_What you will do_
Please transcribe the data exactly, with nothing left out.

_Data for processing_
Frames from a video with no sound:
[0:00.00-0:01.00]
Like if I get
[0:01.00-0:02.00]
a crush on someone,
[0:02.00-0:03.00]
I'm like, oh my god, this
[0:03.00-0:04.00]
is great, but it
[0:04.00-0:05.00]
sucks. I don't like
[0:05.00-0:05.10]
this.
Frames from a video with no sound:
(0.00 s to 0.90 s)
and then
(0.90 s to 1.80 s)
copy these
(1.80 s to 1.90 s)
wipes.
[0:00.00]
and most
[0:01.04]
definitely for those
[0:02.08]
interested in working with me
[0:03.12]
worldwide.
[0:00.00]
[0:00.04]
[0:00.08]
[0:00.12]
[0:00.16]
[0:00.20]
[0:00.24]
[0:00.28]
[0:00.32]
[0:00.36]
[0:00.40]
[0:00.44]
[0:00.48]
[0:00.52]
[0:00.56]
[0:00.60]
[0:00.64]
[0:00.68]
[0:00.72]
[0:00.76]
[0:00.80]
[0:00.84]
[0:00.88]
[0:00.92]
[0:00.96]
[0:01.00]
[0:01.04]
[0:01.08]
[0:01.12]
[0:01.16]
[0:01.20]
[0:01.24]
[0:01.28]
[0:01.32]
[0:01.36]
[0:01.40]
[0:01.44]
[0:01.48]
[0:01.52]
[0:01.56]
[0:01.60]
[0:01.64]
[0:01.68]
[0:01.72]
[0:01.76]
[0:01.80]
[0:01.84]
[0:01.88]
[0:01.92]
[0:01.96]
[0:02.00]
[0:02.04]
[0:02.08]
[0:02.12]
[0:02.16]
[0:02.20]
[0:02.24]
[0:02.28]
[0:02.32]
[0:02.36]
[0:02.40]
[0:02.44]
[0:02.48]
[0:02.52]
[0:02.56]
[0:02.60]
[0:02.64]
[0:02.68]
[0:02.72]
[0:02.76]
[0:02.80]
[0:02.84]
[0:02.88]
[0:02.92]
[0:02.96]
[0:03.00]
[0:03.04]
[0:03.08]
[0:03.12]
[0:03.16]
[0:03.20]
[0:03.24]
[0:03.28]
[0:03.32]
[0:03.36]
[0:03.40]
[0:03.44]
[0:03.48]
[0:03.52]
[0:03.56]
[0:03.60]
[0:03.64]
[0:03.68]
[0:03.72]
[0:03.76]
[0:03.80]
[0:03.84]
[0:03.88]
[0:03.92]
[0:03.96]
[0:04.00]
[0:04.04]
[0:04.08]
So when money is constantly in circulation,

_Response to the task_
Frames from a video with no sound:
[0:00.00-0:01.00]
Like if I get
[0:01.00-0:02.00]
a crush on someone,
[0:02.00-0:03.00]
I'm like, oh my god, this
[0:03.00-0:04.00]
is great, but it
[0:04.00-0:05.00]
sucks. I don't like
[0:05.00-0:05.10]
this.
Frames from a video with no sound:
(0.00 s to 0.90 s)
and then
(0.90 s to 1.80 s)
copy these
(1.80 s to 1.90 s)
wipes.
[0:00.00]
and most
[0:01.04]
definitely for those
[0:02.08]
interested in working with me
[0:03.12]
worldwide.
[0:00.00]
[0:00.04]
[0:00.08]
[0:00.12]
[0:00.16]
[0:00.20]
[0:00.24]
[0:00.28]
[0:00.32]
[0:00.36]
[0:00.40]
[0:00.44]
[0:00.48]
[0:00.52]
[0:00.56]
[0:00.60]
[0:00.64]
[0:00.68]
[0:00.72]
[0:00.76]
[0:00.80]
[0:00.84]
[0:00.88]
[0:00.92]
[0:00.96]
[0:01.00]
[0:01.04]
[0:01.08]
[0:01.12]
[0:01.16]
[0:01.20]
[0:01.24]
[0:01.28]
[0:01.32]
[0:01.36]
[0:01.40]
[0:01.44]
[0:01.48]
[0:01.52]
[0:01.56]
[0:01.60]
[0:01.64]
[0:01.68]
[0:01.72]
[0:01.76]
[0:01.80]
[0:01.84]
[0:01.88]
[0:01.92]
[0:01.96]
[0:02.00]
[0:02.04]
[0:02.08]
[0:02.12]
[0:02.16]
[0:02.20]
[0:02.24]
[0:02.28]
[0:02.32]
[0:02.36]
[0:02.40]
[0:02.44]
[0:02.48]
[0:02.52]
[0:02.56]
[0:02.60]
[0:02.64]
[0:02.68]
[0:02.72]
[0:02.76]
[0:02.80]
[0:02.84]
[0:02.88]
[0:02.92]
[0:02.96]
[0:03.00]
[0:03.04]
[0:03.08]
[0:03.12]
[0:03.16]
[0:03.20]
[0:03.24]
[0:03.28]
[0:03.32]
[0:03.36]
[0:03.40]
[0:03.44]
[0:03.48]
[0:03.52]
[0:03.56]
[0:03.60]
[0:03.64]
[0:03.68]
[0:03.72]
[0:03.76]
[0:03.80]
[0:03.84]
[0:03.88]
[0:03.92]
[0:03.96]
[0:04.00]
[0:04.04]
[0:04.08]
So when money is constantly in circulation,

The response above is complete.